Carissimi, siete venuti a questo incontro con le vostre famiglie. Esse sono il terreno fertile in cui l’albero fresco e fragile della vostra crescita umana e cristiana affonda le sue radici. Perciò, voglio invitare tutti a ringraziare insieme il Signore per il dono dei vostri cari e, come ci hanno detto Purificación e Jaime Antonio, ad affidarvi a Lui perché le vostre famiglie possano crescere nell’unione, accogliere la vita come dono da custodire ed educare all’incontro con il Signore, il Signore che è Via, Verità e Vita (cfr Gv 14,6). Molti di voi vi state preparando al sacramento del Matrimonio. Essere sposi e genitori è una missione entusiasmante, un’alleanza da vivere giorno per giorno, in cui ci si ritrova sempre nuovi l’uno per l’altra, fautori, insieme a Dio, del miracolo della vita e costruttori di felicità, per voi e per i vostri figli. Preparatevi a vivere questa chiamata come un cammino di vero amore, che cresce nella libertà, un cammino di speranza che nasce dalla consapevolezza che Dio non vi abbandona, un cammino di santità che cerca sempre il bene e la felicità dell’altro.
Ringrazio tanto Victor Antonio per la sincerità e il coraggio con cui ha condiviso con noi la sua storia. Le sue parole ci aiutano a comprendere ancora più profondamente il valore di ciò che abbiamo detto. Esse cadono come macigno in mezzo a noi, ma non per distruggere.
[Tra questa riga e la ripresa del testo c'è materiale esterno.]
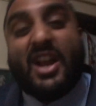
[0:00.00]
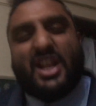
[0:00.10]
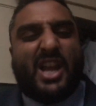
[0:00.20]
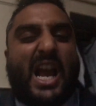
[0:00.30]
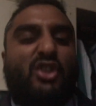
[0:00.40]

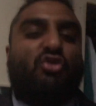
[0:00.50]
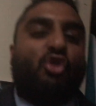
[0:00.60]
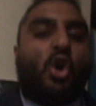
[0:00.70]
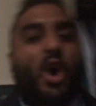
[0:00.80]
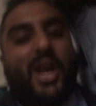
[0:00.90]
That's
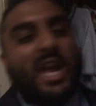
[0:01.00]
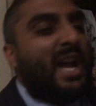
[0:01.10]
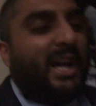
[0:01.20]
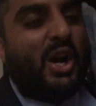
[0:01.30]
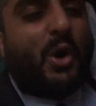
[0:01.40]
right.
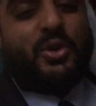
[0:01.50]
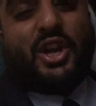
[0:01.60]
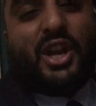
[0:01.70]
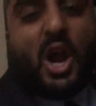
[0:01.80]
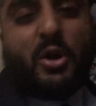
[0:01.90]
Oh, you
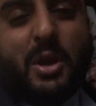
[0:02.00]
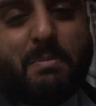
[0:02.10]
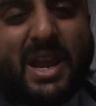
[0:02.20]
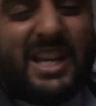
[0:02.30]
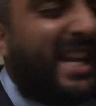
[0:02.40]
know what I
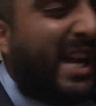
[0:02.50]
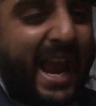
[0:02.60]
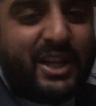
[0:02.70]
mean? He ain't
Sono piuttosto parole che devono incoraggiarci a costruire un mondo migliore, fondato sul rispetto per la vita che nasce e che cresce, e sul senso di responsabilità verso i bambini e i piccoli. Victor Antonio ci ha ricordato che accogliere la vita richiede amore, impegno e cura, e queste parole sulle sue labbra di adolescente, devono farci pensare seriamente a quanto è importante tutelare e custodire la famiglia e i valori che in essa si apprendono. Coltiviamoli, viviamoli e testimoniamoli anche quando farlo costa sacrificio, o quando, come dicevano Jaime Antonio e Purificación, giudizi, pregiudizi e stereotipi tentano di sminuirne il valore. Una famiglia che sa accogliere ed amare è luce, è calore. Papa Francesco ci ha lasciato parole bellissime su questo, ci ha detto: «La coppia del padre e della madre con tutta la loro storia d’amore […], la coppia che ama e genera la vita è la vera “scultura” vivente […], capace di manifestare il Dio creatore e salvatore» (Esort. ap. Amoris laetitia, 9.11).
Carissimi giovani, genitori, e tutti voi, qui presenti, lasciamoci entusiasmare dalla bellezza dell’amore, facciamoci testimoni dell’amore che Gesù ci ha lasciato e insegnato! Testimoniamo ogni giorno che amare è bello, che le gioie più grandi, in tutti gli ambienti, vengono dal saper donare e dal donarsi, specialmente quando ci si china su chi è più bisognoso. La luce della carità, coltivata nelle case e vissuta nella fede, può davvero trasformare il mondo, anche nelle sue strutture e istituzioni, perché ogni persona vi trovi rispetto e nessuno sia dimenticato (cfr Francesco, Messaggio in occasione della Giornata mondiale dell’alimentazione 14 ottobre 2022). Sorelle e fratelli, Facciamo insieme, di questo, un proposito fermo, un impegno gioioso, perché Cristo, Crocifisso e Risorto, luce della Guinea Equatoriale, dell’Africa e del mondo intero, possa guidarci tutti verso un futuro di speranza.